Медленно, не спеша пройдя по «Блокадной книге», я сдружился с вами, товарищи Адамович и Гранин! Вы встряхнули с меня кое-что лишнее. И не кое-что, а многое. Много лишнего, ненужного. Думаю, что «Блокадная книга», как и сама ленинградская блокада, дает людям быть собой. Есть давняя теория (Достоевский), что страдания делают человека лучше. Есть и противоположная теория (Сомерсет Моэм), согласно которой страдания превращают человека в зверя. Я считаю, что страдания являются лакмусовой бумажкой: плохих они делают совсем плохими, хороших — совсем хорошими. Страдания обнажают человеческую суть.

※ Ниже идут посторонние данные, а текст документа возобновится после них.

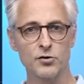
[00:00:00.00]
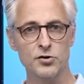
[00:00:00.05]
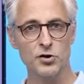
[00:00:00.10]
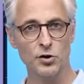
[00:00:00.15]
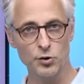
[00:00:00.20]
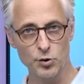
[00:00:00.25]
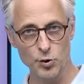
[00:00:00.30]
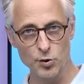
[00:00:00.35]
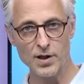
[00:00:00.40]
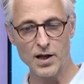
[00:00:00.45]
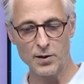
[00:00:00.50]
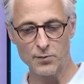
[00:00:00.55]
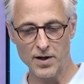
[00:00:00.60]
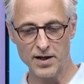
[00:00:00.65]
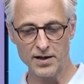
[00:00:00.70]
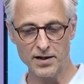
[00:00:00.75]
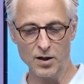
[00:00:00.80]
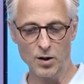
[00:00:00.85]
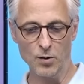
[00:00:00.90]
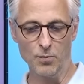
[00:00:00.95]
to do that
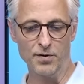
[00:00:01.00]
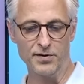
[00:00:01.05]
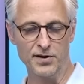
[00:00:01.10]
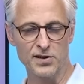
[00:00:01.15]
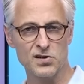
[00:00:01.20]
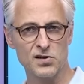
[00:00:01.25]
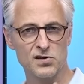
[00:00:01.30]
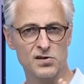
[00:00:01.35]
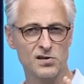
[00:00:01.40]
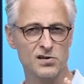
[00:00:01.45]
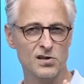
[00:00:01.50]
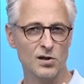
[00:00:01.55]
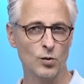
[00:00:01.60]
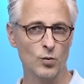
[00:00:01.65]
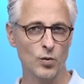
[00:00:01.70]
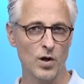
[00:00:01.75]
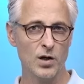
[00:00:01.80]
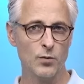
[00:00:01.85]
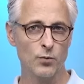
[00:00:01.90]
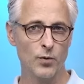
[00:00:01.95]
right now, but this is just a
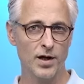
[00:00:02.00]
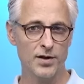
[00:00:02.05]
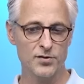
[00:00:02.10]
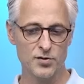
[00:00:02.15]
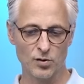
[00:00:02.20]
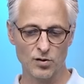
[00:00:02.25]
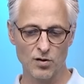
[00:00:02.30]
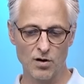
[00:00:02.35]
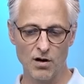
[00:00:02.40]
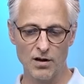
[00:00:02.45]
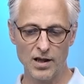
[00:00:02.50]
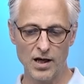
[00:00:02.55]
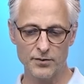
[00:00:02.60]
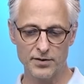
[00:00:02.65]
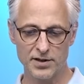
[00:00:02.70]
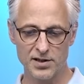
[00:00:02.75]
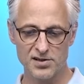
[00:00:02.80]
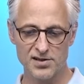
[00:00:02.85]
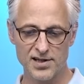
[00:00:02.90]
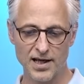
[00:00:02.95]
great way to call out
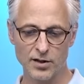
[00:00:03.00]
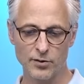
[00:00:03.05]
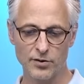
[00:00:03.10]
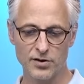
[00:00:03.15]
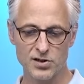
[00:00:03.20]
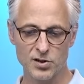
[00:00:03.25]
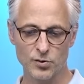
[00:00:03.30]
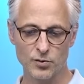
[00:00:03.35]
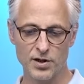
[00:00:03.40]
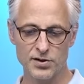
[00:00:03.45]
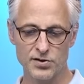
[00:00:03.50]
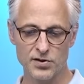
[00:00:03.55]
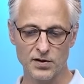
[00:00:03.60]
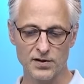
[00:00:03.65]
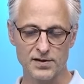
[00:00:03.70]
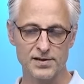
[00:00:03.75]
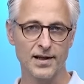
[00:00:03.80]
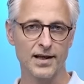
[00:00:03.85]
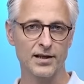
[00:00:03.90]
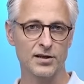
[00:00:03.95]
these standard
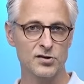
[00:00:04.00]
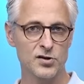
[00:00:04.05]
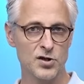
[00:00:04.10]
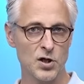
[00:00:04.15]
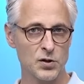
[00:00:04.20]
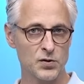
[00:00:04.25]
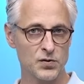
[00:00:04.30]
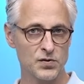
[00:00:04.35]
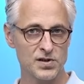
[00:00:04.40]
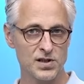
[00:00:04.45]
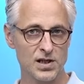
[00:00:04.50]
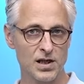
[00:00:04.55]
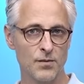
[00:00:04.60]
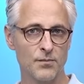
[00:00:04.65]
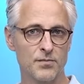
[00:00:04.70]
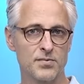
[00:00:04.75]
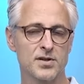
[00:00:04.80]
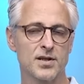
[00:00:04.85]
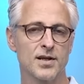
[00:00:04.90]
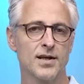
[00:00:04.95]
integrations like share to
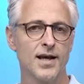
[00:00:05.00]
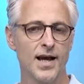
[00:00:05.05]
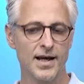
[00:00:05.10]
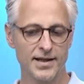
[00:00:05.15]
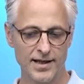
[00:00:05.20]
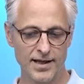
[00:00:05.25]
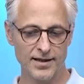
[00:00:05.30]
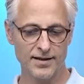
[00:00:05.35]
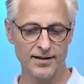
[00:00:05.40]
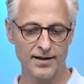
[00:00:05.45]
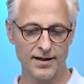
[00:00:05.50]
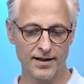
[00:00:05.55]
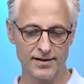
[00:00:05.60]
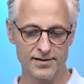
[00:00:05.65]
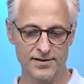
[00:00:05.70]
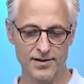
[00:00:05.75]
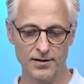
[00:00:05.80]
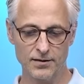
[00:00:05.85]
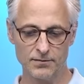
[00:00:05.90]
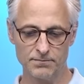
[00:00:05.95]
teams and edit in
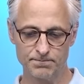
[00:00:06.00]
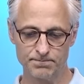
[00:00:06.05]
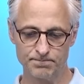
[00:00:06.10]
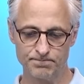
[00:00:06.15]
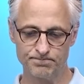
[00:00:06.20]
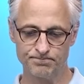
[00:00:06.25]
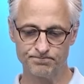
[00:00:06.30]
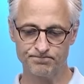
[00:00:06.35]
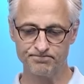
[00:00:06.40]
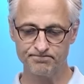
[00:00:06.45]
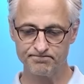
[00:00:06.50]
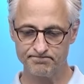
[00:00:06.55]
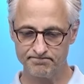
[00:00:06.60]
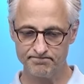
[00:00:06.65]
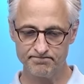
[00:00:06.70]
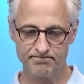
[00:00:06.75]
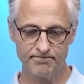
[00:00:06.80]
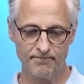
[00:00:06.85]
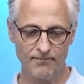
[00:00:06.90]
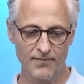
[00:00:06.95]
Excel.
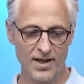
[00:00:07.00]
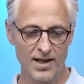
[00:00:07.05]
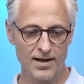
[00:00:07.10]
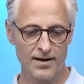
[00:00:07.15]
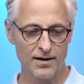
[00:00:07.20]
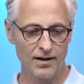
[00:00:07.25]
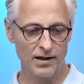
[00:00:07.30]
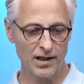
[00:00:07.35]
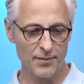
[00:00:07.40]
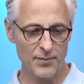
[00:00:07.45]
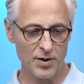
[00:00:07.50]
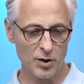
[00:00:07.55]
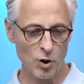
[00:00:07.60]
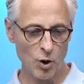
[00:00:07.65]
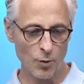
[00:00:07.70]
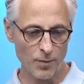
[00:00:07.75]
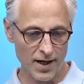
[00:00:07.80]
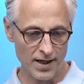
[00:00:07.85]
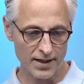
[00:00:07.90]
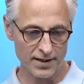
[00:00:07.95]
Let me go
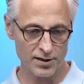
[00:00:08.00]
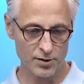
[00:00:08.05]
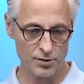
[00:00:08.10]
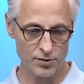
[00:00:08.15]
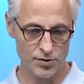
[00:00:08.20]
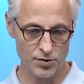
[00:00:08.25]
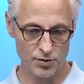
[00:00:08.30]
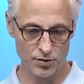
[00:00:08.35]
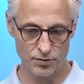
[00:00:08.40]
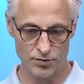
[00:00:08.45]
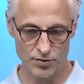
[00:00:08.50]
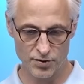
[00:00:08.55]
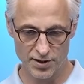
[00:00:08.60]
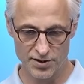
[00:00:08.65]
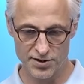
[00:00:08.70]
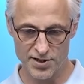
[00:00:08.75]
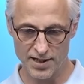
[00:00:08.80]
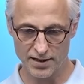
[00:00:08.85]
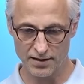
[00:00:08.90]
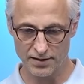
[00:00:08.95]
back here to the
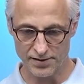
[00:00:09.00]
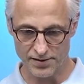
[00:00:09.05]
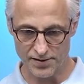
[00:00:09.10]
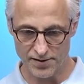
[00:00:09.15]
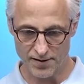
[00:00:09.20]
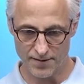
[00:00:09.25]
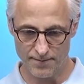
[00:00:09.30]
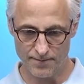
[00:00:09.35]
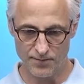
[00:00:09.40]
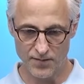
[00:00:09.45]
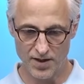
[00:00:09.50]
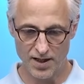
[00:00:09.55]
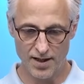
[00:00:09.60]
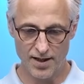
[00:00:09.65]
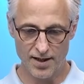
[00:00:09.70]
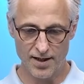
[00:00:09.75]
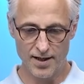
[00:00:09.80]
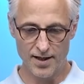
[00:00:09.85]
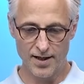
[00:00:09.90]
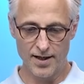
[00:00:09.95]
checklist.
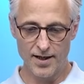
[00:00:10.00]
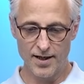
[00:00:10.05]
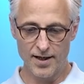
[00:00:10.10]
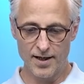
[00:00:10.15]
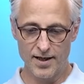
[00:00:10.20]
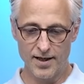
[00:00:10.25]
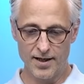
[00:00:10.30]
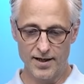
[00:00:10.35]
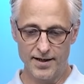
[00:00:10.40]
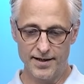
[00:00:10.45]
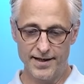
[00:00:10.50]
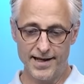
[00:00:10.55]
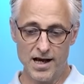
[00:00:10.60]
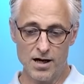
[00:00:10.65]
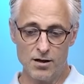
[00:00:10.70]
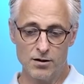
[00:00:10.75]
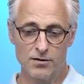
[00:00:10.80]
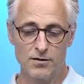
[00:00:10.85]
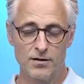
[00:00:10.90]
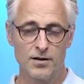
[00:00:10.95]

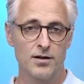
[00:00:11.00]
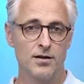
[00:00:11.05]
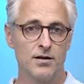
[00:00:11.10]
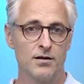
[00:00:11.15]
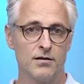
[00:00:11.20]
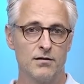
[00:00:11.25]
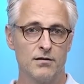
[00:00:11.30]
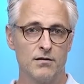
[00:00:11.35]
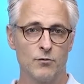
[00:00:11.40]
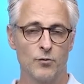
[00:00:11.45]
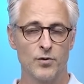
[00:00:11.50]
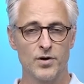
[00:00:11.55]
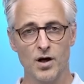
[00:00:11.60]
Now, we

«Блокадная книга» помогает человеку — осознанно или чаще неосознанно — обнажить свою суть.
Впрочем, достаточно.
Я хочу закончить свое письмо словами из «Блокадной книги».

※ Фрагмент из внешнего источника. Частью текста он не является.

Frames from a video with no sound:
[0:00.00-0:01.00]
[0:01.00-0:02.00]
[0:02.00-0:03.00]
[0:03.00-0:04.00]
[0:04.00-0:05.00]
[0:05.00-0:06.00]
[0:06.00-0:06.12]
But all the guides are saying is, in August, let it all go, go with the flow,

«Блокадный город, где он — город потерь, город нашего страдания, с пустырями разобранных, сгоревших домов, развалин, затаенный город невозместимых утрат, неосуществленных жизней, непроросших семян? Этот город не разглядеть…»
С глубокой признательностью, с радостью, что нашлись на свете Адамович и Гранин, —
И. Н. Перепечин
25. 1. 82
Я не хочу быть анонимом: Перепечин Игорь Николаевич
1. Так в оригинале.
2. Так в оригинале. Описка.
3. З. Вестфаль, В. Крейпе, Г. Блюментрит, Ф. Байерлейн, К. Цейтцлер, Б. Циммерман, X. Мантейфель. Роковые решения вермахта. М., 1958.
4. Строки из баллады В. Жуковского «Торжество победителей» (пунктуация автора письма). Ред.
5. Протоиерей Сергий Булгаков. Два града. Исследования о природе общественных идеалов.